# Electrostix - Juice Reviews



## Andre (21/2/14)

Thread for reviews of Electrostix juices.


----------



## Rob Fisher (21/2/14)

I'm testing them on an eGo-C Twist at 4.0 with a PT2 Mini... it's probably a little unfair because I've just been sucking on the Nautilus filled with VM Menthol Ice on my MVP and maybe I should wait a while... all the nicotine levels were 12mg.

The one I was really interested in trying was the *Lemon*... and the taste in and out is definitely Lemon but it's more like a boiled Lemon Sweet than fresh lemon which I was hoping for... but I will finish the bottle because it's not unpleasant and will be used for a nice change of taste from time to time. 

Next was the *Raspberry*... and once again it was Raspberry in and light raspberry out... also won't go onto the never vape again pile but pretty middle of the road.

I'll wait a while to review the RY4 and Strong Mint.

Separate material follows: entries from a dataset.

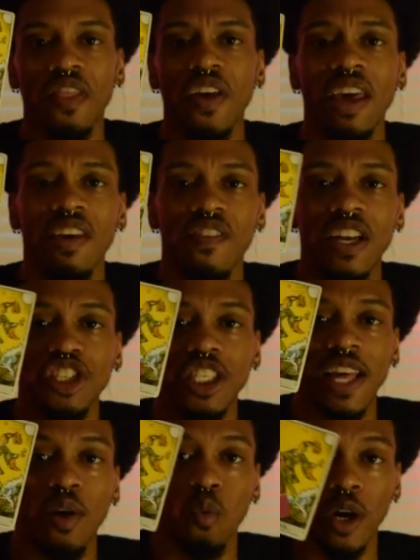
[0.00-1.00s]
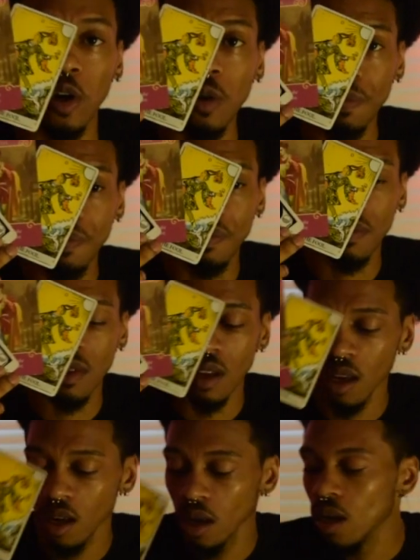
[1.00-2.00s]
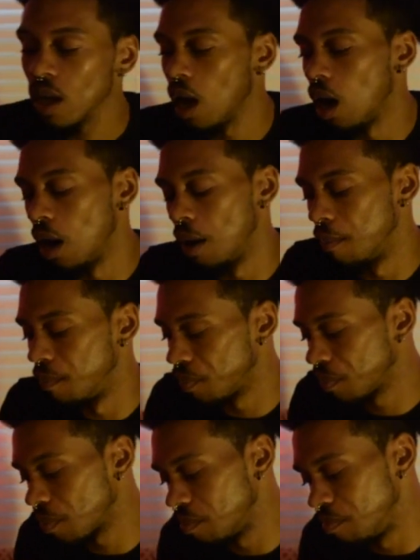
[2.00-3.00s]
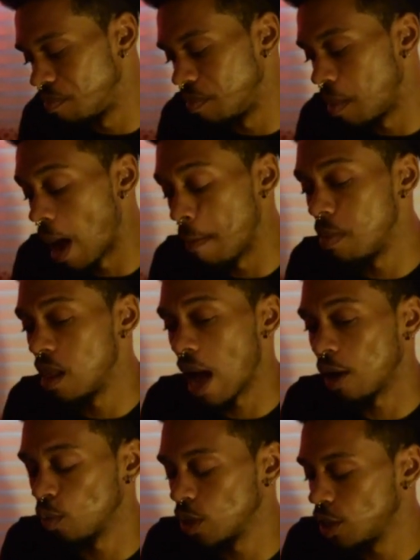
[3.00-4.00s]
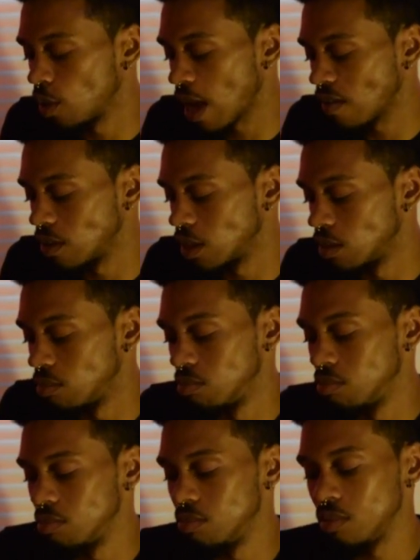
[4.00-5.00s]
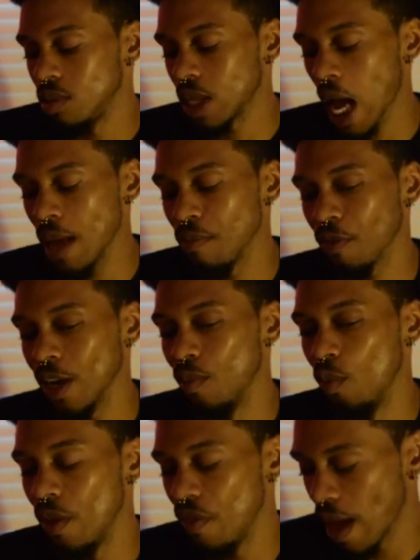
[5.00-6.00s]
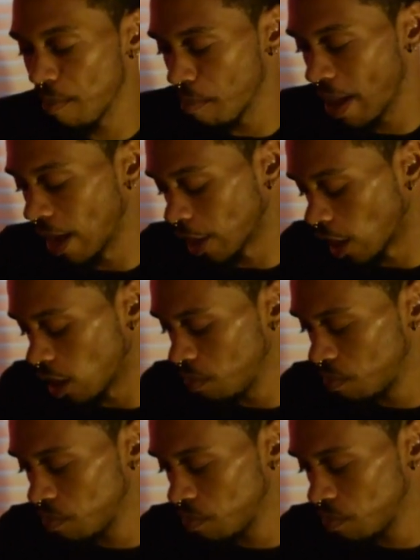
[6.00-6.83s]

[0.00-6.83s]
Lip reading: think eventually they will. I really don't have a time frame when that may occur,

At R75 a bottle for 10ml it's not the cheapest around either.

Reactions: Like 2


----------



## Tyler (16/4/14)

Rob Fisher said:


> I'm testing them on an eGo-C Twist at 4.0 with a PT2 Mini... it's probably a little unfair because I've just been sucking on the Nautilus filled with VM Menthol Ice on my MVP and maybe I should wait a while... all the nicotine levels were 12mg.
> 
> The one I was really interested in trying was the *Lemon*... and the taste in and out is definitely Lemon but it's more like a boiled Lemon Sweet than fresh lemon which I was hoping for... but I will finish the bottle because it's not unpleasant and will be used for a nice change of taste from time to time.
> 
> ...


R50 per bottle as per our new website  how were the strong mint and ry4?


----------



## Rob Fisher (16/4/14)

Tyler said:


> R50 per bottle as per our new website  how were the strong mint and ry4?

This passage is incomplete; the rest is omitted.